[[ Information, beginning ]]

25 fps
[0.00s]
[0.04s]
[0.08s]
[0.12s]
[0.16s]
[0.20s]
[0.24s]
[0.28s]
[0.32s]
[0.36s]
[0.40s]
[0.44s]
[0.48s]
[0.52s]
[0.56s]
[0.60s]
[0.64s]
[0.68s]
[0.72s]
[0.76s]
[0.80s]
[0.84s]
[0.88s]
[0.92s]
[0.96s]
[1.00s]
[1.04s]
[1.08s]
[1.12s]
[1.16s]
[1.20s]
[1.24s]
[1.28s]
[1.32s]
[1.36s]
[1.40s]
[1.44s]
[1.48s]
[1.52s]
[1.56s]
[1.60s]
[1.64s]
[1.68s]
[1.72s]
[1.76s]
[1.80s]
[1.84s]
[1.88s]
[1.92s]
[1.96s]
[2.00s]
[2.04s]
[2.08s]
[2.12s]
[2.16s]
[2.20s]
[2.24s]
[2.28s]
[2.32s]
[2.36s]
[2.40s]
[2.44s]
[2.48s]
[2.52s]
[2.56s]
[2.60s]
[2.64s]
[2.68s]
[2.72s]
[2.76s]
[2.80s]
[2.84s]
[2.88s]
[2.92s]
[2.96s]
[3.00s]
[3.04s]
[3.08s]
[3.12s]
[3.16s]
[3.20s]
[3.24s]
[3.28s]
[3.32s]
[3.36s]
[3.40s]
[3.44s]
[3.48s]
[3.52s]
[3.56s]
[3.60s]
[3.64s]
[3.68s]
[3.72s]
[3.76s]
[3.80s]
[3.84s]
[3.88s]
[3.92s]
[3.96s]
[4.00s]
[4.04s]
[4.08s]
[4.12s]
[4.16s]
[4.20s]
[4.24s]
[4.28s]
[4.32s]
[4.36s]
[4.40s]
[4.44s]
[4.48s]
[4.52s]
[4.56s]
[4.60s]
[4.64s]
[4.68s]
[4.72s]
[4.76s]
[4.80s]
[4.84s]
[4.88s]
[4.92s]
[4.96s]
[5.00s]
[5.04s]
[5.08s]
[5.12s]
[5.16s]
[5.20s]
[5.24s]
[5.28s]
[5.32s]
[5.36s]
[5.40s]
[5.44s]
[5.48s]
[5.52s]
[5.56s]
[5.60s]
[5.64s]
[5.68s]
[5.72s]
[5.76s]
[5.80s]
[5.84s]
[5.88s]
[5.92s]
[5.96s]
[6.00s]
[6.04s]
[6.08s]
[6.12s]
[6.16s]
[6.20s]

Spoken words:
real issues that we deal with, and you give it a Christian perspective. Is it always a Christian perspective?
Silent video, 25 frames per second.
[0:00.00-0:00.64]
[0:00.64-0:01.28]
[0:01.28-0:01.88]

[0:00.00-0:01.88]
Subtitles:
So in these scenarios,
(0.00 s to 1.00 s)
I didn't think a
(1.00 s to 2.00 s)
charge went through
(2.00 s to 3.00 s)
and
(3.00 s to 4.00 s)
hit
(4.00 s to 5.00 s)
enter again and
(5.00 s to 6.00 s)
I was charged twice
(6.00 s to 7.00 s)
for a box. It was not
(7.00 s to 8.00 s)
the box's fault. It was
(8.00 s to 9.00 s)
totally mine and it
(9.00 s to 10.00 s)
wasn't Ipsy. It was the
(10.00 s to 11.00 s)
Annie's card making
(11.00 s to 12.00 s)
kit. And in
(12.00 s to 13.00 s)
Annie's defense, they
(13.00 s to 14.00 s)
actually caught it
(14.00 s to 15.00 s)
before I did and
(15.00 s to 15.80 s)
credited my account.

[[ Information, end ]]

◆ **Exercise goal**: The response must be an exact reproduction of all the entries.

◆ **Written reply**:
25 fps
[0.00s]
[0.04s]
[0.08s]
[0.12s]
[0.16s]
[0.20s]
[0.24s]
[0.28s]
[0.32s]
[0.36s]
[0.40s]
[0.44s]
[0.48s]
[0.52s]
[0.56s]
[0.60s]
[0.64s]
[0.68s]
[0.72s]
[0.76s]
[0.80s]
[0.84s]
[0.88s]
[0.92s]
[0.96s]
[1.00s]
[1.04s]
[1.08s]
[1.12s]
[1.16s]
[1.20s]
[1.24s]
[1.28s]
[1.32s]
[1.36s]
[1.40s]
[1.44s]
[1.48s]
[1.52s]
[1.56s]
[1.60s]
[1.64s]
[1.68s]
[1.72s]
[1.76s]
[1.80s]
[1.84s]
[1.88s]
[1.92s]
[1.96s]
[2.00s]
[2.04s]
[2.08s]
[2.12s]
[2.16s]
[2.20s]
[2.24s]
[2.28s]
[2.32s]
[2.36s]
[2.40s]
[2.44s]
[2.48s]
[2.52s]
[2.56s]
[2.60s]
[2.64s]
[2.68s]
[2.72s]
[2.76s]
[2.80s]
[2.84s]
[2.88s]
[2.92s]
[2.96s]
[3.00s]
[3.04s]
[3.08s]
[3.12s]
[3.16s]
[3.20s]
[3.24s]
[3.28s]
[3.32s]
[3.36s]
[3.40s]
[3.44s]
[3.48s]
[3.52s]
[3.56s]
[3.60s]
[3.64s]
[3.68s]
[3.72s]
[3.76s]
[3.80s]
[3.84s]
[3.88s]
[3.92s]
[3.96s]
[4.00s]
[4.04s]
[4.08s]
[4.12s]
[4.16s]
[4.20s]
[4.24s]
[4.28s]
[4.32s]
[4.36s]
[4.40s]
[4.44s]
[4.48s]
[4.52s]
[4.56s]
[4.60s]
[4.64s]
[4.68s]
[4.72s]
[4.76s]
[4.80s]
[4.84s]
[4.88s]
[4.92s]
[4.96s]
[5.00s]
[5.04s]
[5.08s]
[5.12s]
[5.16s]
[5.20s]
[5.24s]
[5.28s]
[5.32s]
[5.36s]
[5.40s]
[5.44s]
[5.48s]
[5.52s]
[5.56s]
[5.60s]
[5.64s]
[5.68s]
[5.72s]
[5.76s]
[5.80s]
[5.84s]
[5.88s]
[5.92s]
[5.96s]
[6.00s]
[6.04s]
[6.08s]
[6.12s]
[6.16s]
[6.20s]

Spoken words:
real issues that we deal with, and you give it a Christian perspective. Is it always a Christian perspective?
Silent video, 25 frames per second.
[0:00.00-0:00.64]
[0:00.64-0:01.28]
[0:01.28-0:01.88]

[0:00.00-0:01.88]
Subtitles:
So in these scenarios,
(0.00 s to 1.00 s)
I didn't think a
(1.00 s to 2.00 s)
charge went through
(2.00 s to 3.00 s)
and
(3.00 s to 4.00 s)
hit
(4.00 s to 5.00 s)
enter again and
(5.00 s to 6.00 s)
I was charged twice
(6.00 s to 7.00 s)
for a box. It was not
(7.00 s to 8.00 s)
the box's fault. It was
(8.00 s to 9.00 s)
totally mine and it
(9.00 s to 10.00 s)
wasn't Ipsy. It was the
(10.00 s to 11.00 s)
Annie's card making
(11.00 s to 12.00 s)
kit. And in
(12.00 s to 13.00 s)
Annie's defense, they
(13.00 s to 14.00 s)
actually caught it
(14.00 s to 15.00 s)
before I did and
(15.00 s to 15.80 s)
credited my account.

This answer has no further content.